There were sketches of the boys on every surface of the house. Both my boys were adopted, so they looked very different from each other. Tom was stocky and black-haired. Leo, now sixteen, was blond and lean. There was nothing more beautiful to me than my sons’ faces; there was no greater feeling than their soft lips on my cheek. As they grew older they paid less and less attention to me. Their arms were directed now out into the world, and not back toward the comfort of their mother’s bosom; yet, as with a bad lover, their sometimes feckless disregard only made me love them more. I craved their affection, but perhaps the fact that I wasn’t their natural parent made me more reserved in demanding it. I did not feel that I had the right to cloy, so when they came crying to me with a scuffed knee or a cruel slight, my concern for their troubles was overridden by the joy of being allowed to give them comfort; a pleasure so addictively sweet that every mother hopes her child will need her forever.
Although I was certain I loved them with the same passion that a mother loves her natural child, the act of re-creating them over and over again on paper had become a compulsion for me, as if every sketch was in itself a microcosm of giving birth. Each picture was a homage to their detailed, intricate anatomy: the complex formation of their ears, the perfect rounds of their shoulders, the soft confusion of their eyes, the plump innocence of their lips—hundreds, perhaps thousands, of hastily drawn sketches, not just on the walls, but in the pockets of aprons and handbags and jackets. While the few visitors who called at the house would comment on the abundance of pictures, Tom, Leo and I did not see them anymore. My drawings were merely an extension of our lives with one another, another eccentricity of their artist-mother’s abounding love.

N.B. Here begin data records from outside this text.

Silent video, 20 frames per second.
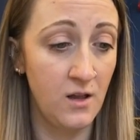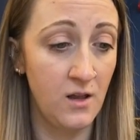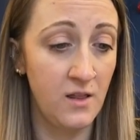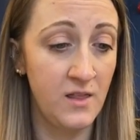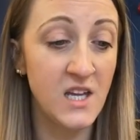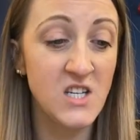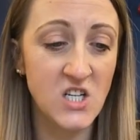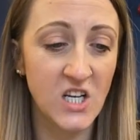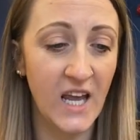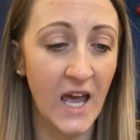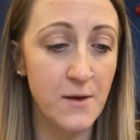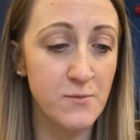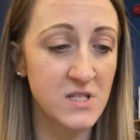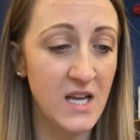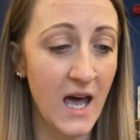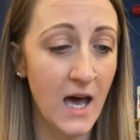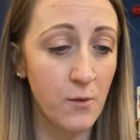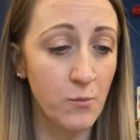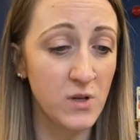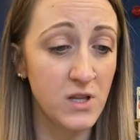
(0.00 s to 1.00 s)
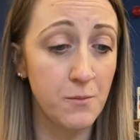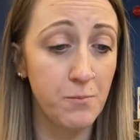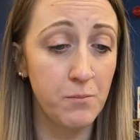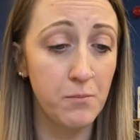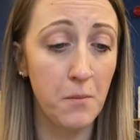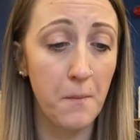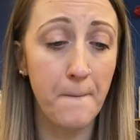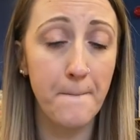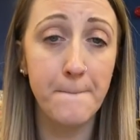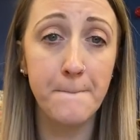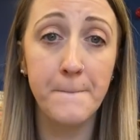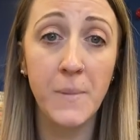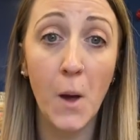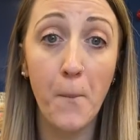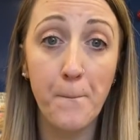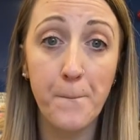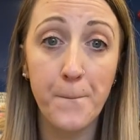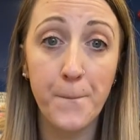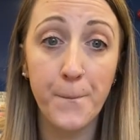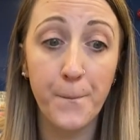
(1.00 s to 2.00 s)
Then she came down with a
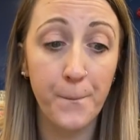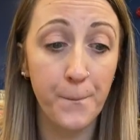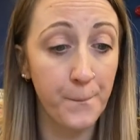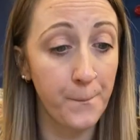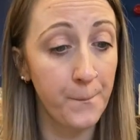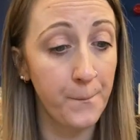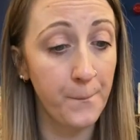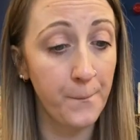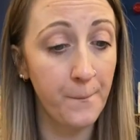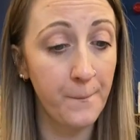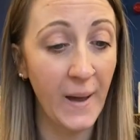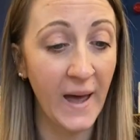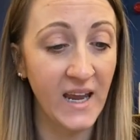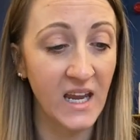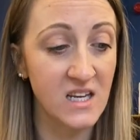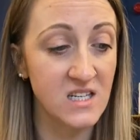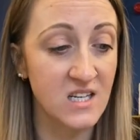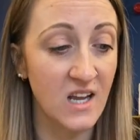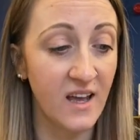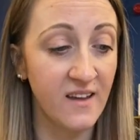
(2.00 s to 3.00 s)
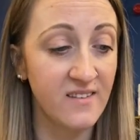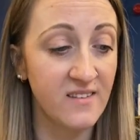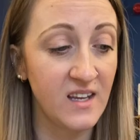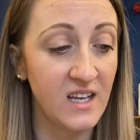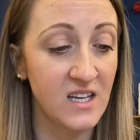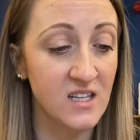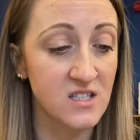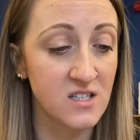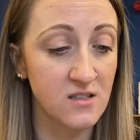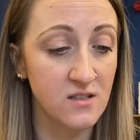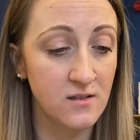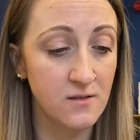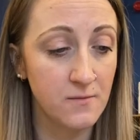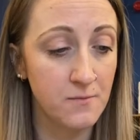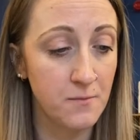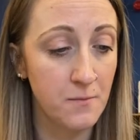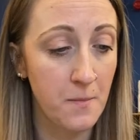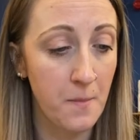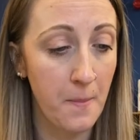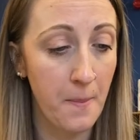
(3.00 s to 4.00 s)
plop back into her seat.
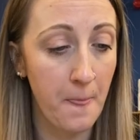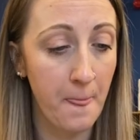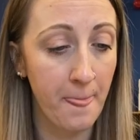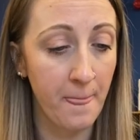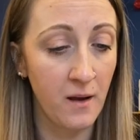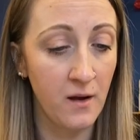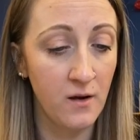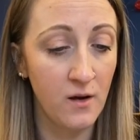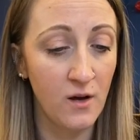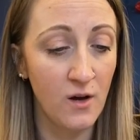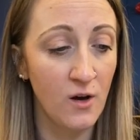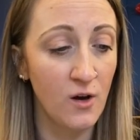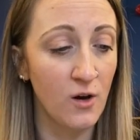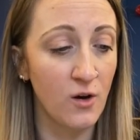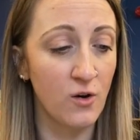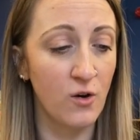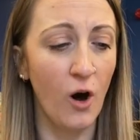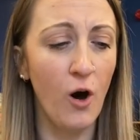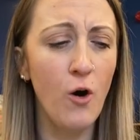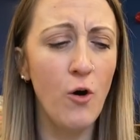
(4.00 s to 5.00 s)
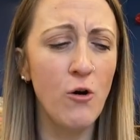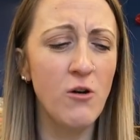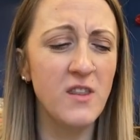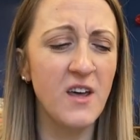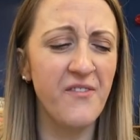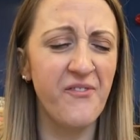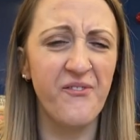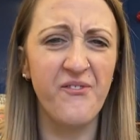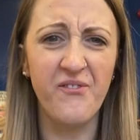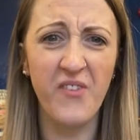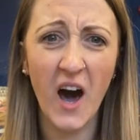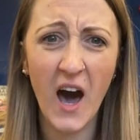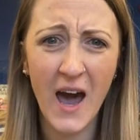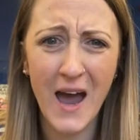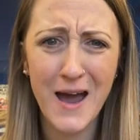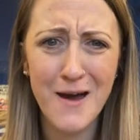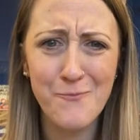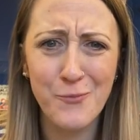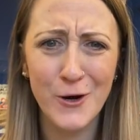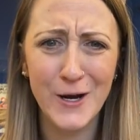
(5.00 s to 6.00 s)
"Call the
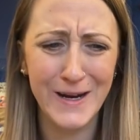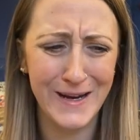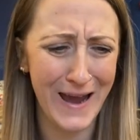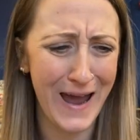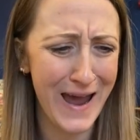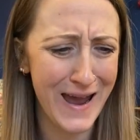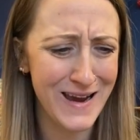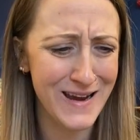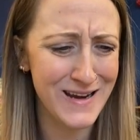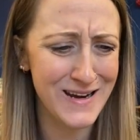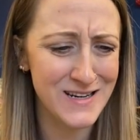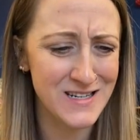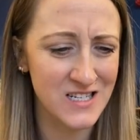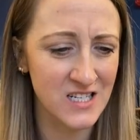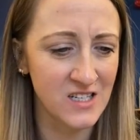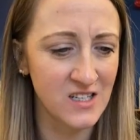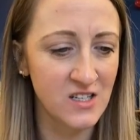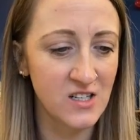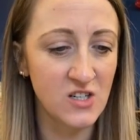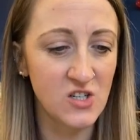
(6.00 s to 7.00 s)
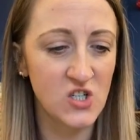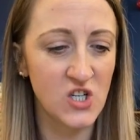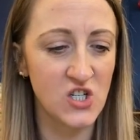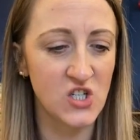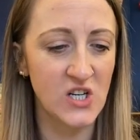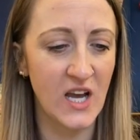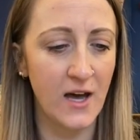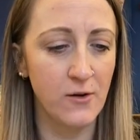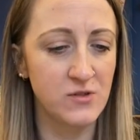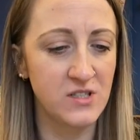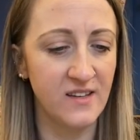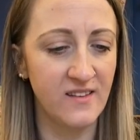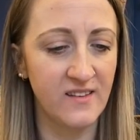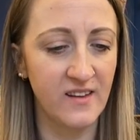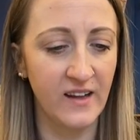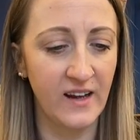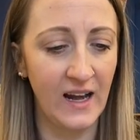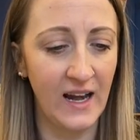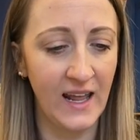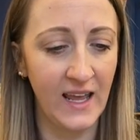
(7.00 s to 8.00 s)
fire brigade!" she shouted
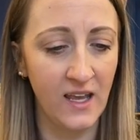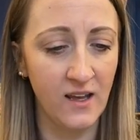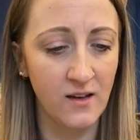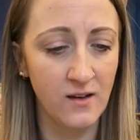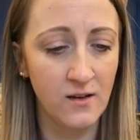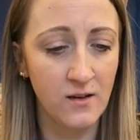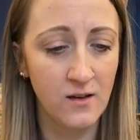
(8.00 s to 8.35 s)
suddenly.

I opened the odds-and-ends drawer in the kitchen, but there was no string there, or in any other drawer or cupboard. I now clearly remembered putting a large roll of string in that drawer.
“Did you move the string, Tom?” I called over to my son, who was sitting on the sofa with a blanket over his lap, under which was a bag of expensive crackers that I had specifically told him not to touch.
There was a pause.
“What string?”
“The string in the top drawer,” I said, pulling aside the blanket and snatching the bag of crackers from him, “the string that you obviously took, Tom—where is it?”
His crackers now confiscated, he had no further fear of punishment and said defiantly, “I made a kite.”
I groaned as I remembered him chasing down the beach, trying to get two sticks and a hankie to take flight. “Where is it now, Tom? I need the string.”
He looked at me and shrugged, then his eyes opened and he blinked—fearful that he might have really upset me.
I lifted my eyebrows and reset my expression from frustrated to benign.
“Let’s see if Conor has some in the post office shop,” I said.
“Can we get candy, Mammy, can we?”
“Come on,” I said noncommittally as he ran ahead of me down the stairs and, still only half dressed and barefoot, onto the sand path toward the Cherry Grove post office.